SEDA BAŞAY-YILDIZ: "NEDEN NANCY FAESER’İ DESTEKLİYORUM?" - Toplum24
AVRUPA HABERLERİ

SEDA BAŞAY-YILDIZ: "NEDEN NANCY FAESER’İ DESTEKLİYORUM?"

Frankfurt ve çevresinden çeşitli göçmen toplumlarının ve azınlıkların temsilcileri geçtiğimiz hafta yayındıkları bir ortak açıklamayla Hessen seçimine “Eyalet Başbakan Adayı” olarak giren Nancy Faeser’de destek çıkmışlardı.

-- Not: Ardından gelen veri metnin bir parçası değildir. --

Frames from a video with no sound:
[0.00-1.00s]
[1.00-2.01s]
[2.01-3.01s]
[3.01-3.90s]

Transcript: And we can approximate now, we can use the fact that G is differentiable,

Federal İçişleri Bakanı Nancy Faeser’in de Frankfurt’ta bizzat katıldığı bir toplantıya katılan girişimcilerin bu destekleri kamuyuna Frankfurt Barosu avukatlarından Seda Başay-Yıldız tarafından duyuruldu.

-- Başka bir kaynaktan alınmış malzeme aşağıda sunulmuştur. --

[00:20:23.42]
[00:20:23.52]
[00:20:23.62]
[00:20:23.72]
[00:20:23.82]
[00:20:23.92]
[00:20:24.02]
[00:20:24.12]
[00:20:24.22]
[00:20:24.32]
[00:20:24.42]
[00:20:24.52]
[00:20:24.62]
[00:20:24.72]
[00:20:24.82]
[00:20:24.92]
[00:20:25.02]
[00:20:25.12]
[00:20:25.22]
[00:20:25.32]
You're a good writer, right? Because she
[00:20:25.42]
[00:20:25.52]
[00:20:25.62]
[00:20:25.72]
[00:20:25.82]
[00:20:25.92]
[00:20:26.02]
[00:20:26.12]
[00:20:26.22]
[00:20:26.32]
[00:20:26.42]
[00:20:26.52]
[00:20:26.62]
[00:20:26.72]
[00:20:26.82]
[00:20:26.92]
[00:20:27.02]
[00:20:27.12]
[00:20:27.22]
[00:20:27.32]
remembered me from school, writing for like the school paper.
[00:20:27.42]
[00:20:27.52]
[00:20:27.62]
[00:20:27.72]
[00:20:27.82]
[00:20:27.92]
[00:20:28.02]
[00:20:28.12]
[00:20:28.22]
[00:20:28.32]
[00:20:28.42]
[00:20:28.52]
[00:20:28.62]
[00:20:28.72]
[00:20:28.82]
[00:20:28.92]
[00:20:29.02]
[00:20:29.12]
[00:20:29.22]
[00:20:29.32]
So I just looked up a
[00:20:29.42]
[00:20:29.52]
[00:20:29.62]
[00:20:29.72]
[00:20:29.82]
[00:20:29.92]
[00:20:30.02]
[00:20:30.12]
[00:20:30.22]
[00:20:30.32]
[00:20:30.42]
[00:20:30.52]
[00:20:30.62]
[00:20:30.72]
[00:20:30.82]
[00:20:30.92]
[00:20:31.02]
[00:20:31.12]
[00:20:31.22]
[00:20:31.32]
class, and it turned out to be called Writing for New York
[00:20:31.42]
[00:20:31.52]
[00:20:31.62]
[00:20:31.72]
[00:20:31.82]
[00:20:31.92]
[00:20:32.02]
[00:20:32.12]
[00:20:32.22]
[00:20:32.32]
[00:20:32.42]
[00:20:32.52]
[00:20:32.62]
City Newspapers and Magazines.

Sağ terörün hedefi olan insanların ve ailelerinin avukatlığını üstlenen, bu arada kendisi ve ailesi de terörizmin tehdit ve hakaretlerine hedef olan Başay – Yıldız, toplantıda üyesi olmadığı SPD’nin (Almanya Sosyal Demokrat Partisi) adayını neden desteklediği ve neden desteklenmek gerektiğine ilişkin bir konuşma yapmıştı.

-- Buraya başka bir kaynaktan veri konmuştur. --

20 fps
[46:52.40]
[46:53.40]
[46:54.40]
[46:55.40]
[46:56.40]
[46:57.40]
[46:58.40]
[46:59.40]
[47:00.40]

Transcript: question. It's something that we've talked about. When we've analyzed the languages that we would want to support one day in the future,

Seda Başay Yıldız’ın konuşmasının orjinal metnini ve Türkçe çevirisini tarihi bir belge niteliği taşıdığı için aynen yayınlıyoruz:

SEDA BAŞAY-YILDIZ’IN KONUŞMASININ TAM METNİ
(26 Eylül 2023, Frankfurt)

"NEDEN NANCY FAESER’İ DESTEKLİYORUM?"

Bayanlar ve Baylar, Sayın Faeser Hanımefendi,

Bugün hayatımda ilk kez bir kadın - bir insan - için politik olarak güçlü olmaya karar veriyorum; Hessen eyaletimiz için çok iyi ve saygın bir başbakan olabileceğine inandığım bir kadını desteklemek. Ve beklentilermiz yüksek.

Benim için bugün burada olma kararı almak kolay olmadı. Muhtemelen başkaları için de öyledir.
Birçok kişi Federal İçişleri Bakanı olarak verdiği bazı kararlarları anlayamıyor. Ancak demokrasinin doğası gereği böyle durumlar oluyor. Tartışmalıyız, fikirlerimizi paylaşmalıyız... Birbirimizle konuşmalı, karşı olduğumuz görüşlere ve kararlara da katlanmayılız.

Ve birini desteklemek için onanlu her konuda aynı fikirde olmanız gerekmeyebilir.
Burada olmaktan mutluyum.

Buradayız, çünkü doğru olanı yapmak istiyoruz. Sözümona "duvar"ın (demokratik partiler arasında, aşırı sağcılarla hiç bir biçimde işbirliğine girmeyeceklerine dair uzlaşı) yıkıldığı bir dönemde...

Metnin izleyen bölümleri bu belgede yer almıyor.